Sejauh ini, polisi sudah memeriksa 57 saksi terkait kasus ini.
Hingga kini, Polda Sultra belum menetapkan tersangka terkait kasus ini.
Pihaknya masih menunggu hasil cek fisik dari saksi ahli, dan juga hasil audit perhitungan kerugian keuangan negara dari Badan Pengawasan keuangan dan Pembangunan (BPKP) perwakilan Sultra.
“Masih tunggu hasil audit BPKP Perwakilan Sultra, setelah itu, ada itu, baru bisa penetapan tersangka,” terang dia. Dolfie menambahkan, dugaan kasus tindak pidana korupsi dengan adanya pembentukan desa yang tidak sesuai prosedur dengan menggunakan dokumen yang tidak sah, yakni salah satunya diduga Perda nomor 7 tahun 2011.
• Wakil Bupati Konawe Beri Klarifikasi soal Dugaan Desa Fiktif di Wilayahnya: Tidak Ada Kucuran Dana
Sementara itu, dikutip dari Kompas.com, Jumat (8/11/2019), Wakil Bupati Konawe Gusti Topan Sabara pun meluruskan terkait desa fiktif di daerahnya.
Ia mengatakan desa-desa tersebut disebut fiktif karena ada beberapa hal.

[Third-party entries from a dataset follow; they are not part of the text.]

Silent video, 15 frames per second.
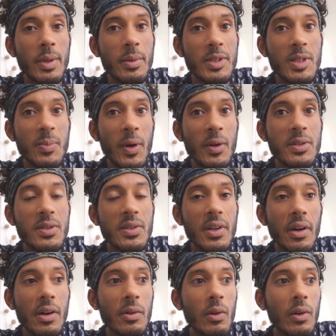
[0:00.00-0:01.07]
we were supposed to
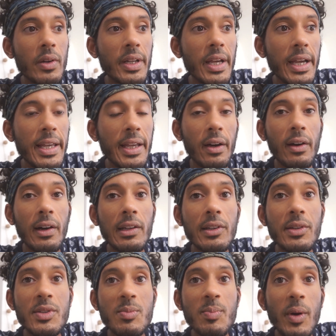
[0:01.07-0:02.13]
go on a
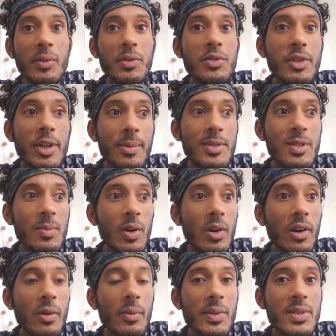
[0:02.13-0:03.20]
island boat trip
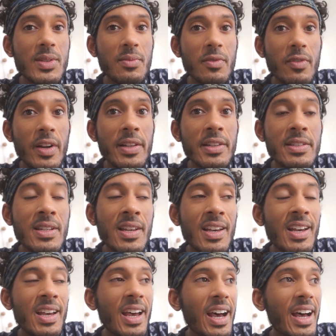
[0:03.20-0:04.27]
tomorrow with some friends,
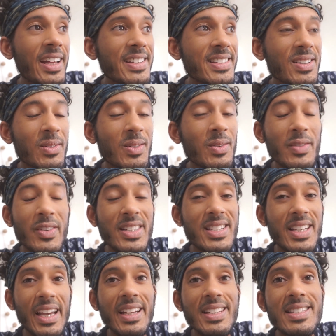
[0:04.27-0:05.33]
and we had
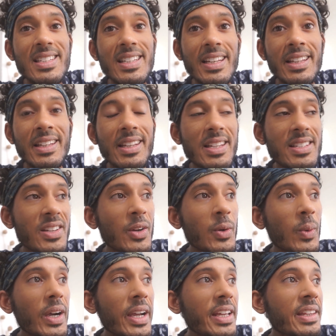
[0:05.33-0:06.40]
to cancel it. There's no
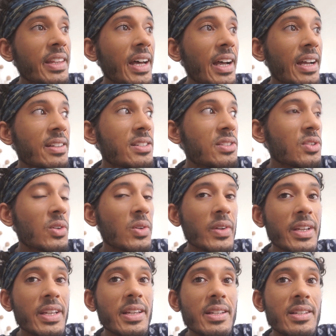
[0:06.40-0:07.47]
way that
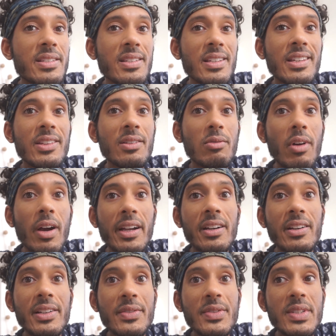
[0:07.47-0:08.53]
Story is in the right
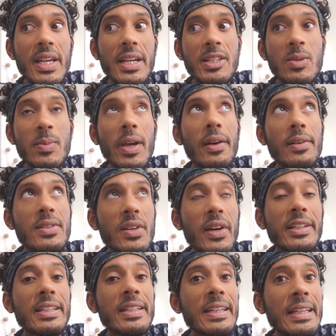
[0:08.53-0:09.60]
kind of state to be
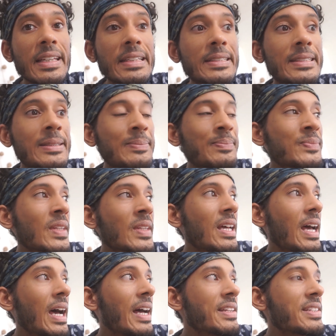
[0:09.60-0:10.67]
outside in the heat.
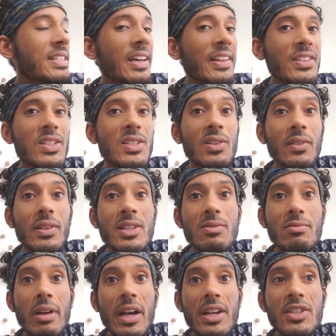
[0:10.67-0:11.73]
And now that she's got this
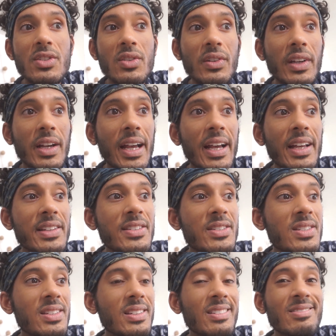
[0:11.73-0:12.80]
rash on her
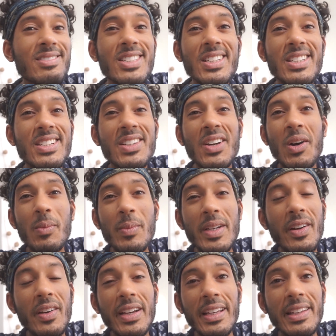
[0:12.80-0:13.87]
hands, mm, she can't be
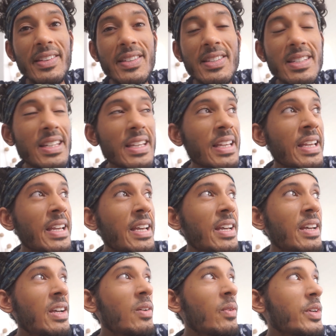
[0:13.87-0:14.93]
going in the sea.
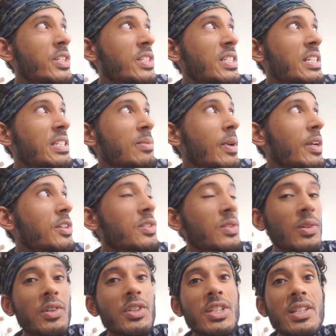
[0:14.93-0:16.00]
We just need to make
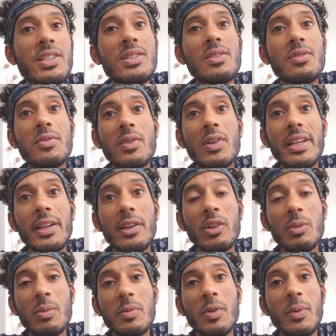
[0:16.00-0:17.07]
sure she's fully
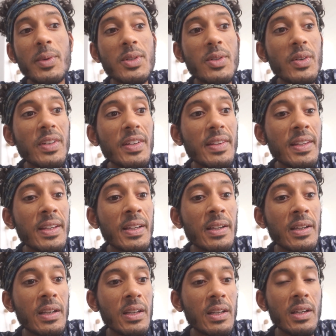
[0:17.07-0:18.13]
healed before we do anything.
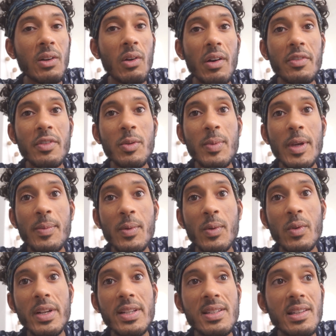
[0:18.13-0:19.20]
Quite a few
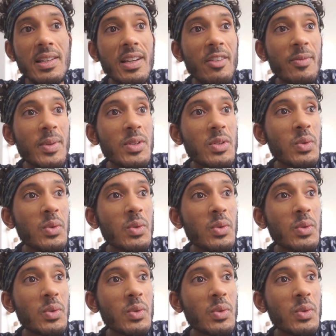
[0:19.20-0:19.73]
people recently have been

Pertama, adalah Desa Uepai, Desa Uepai tercantum karena human error, ada kesamaan nama antara Desa Uepai dan Kelurahan Uepai.
Gusti menyebut daerah tersebut tidak dapat menerima dana desa karena Uepai diklasifikasikan sebagai kelurahan, sehingga tidak boleh mendapatkan dana desa.
Belakangan, wilayah Uepai telah naik statusnya menjadi kecamatan.
Kedua, Desa Morehe, Desa Morehe merupakan imbas dari pemekaran Kolaka Timur.
Sehingga wilayahnya masuk dalam koordinat Kolaka Timur.
Wilayah Desa Morehe disebut Gusti tidak jelas, karena berada dalam kawasan hutan lindung.
Selain itu, penduduk Desa Morehe hidup secara nomaden atau berpindah-pindah.
Lalu yang ketiga ada Ulu Meraka.
Wakil Bupati Konawe Gusli Topan Sabara mengatakan, Desa Ulu Meraka tak lagi ada karena desa ini sama dengan nama desa yang ada di Kecamatan Onembute.
Hal yang sama juga disampaikan oleh Camat Lambuya Jasmin.
Jasmin menyampaikan, Desa Ulu Meraka dulunya berada di Kecamatan Lambuya.
Namun, kini nama Ulu Meraka terdaftar sebagai nama desa di Kecamatan Onembute, bukan lagi di Lambuya.
“Dulu masih bergabung kecamatan di Kecamatan Induk Lambuya, Puriala, dan Onembute. Memang masih ada Desa Ulu Meraka, tapi ketika mekar ini dua kecamatan, Puriala dan Onembute. Desa Ulu Meraka sudah ada di Onembute," ujar Jasmin.
Gusli Topan mengklaim, pihak tidak memberikan dana desa sejak 2015 kepada tiga wilayah tersebut.
Ia menyebut dana sebesar Rp 5,8 miliar itu tidak dicairkan, dan berada dalam kas daerah.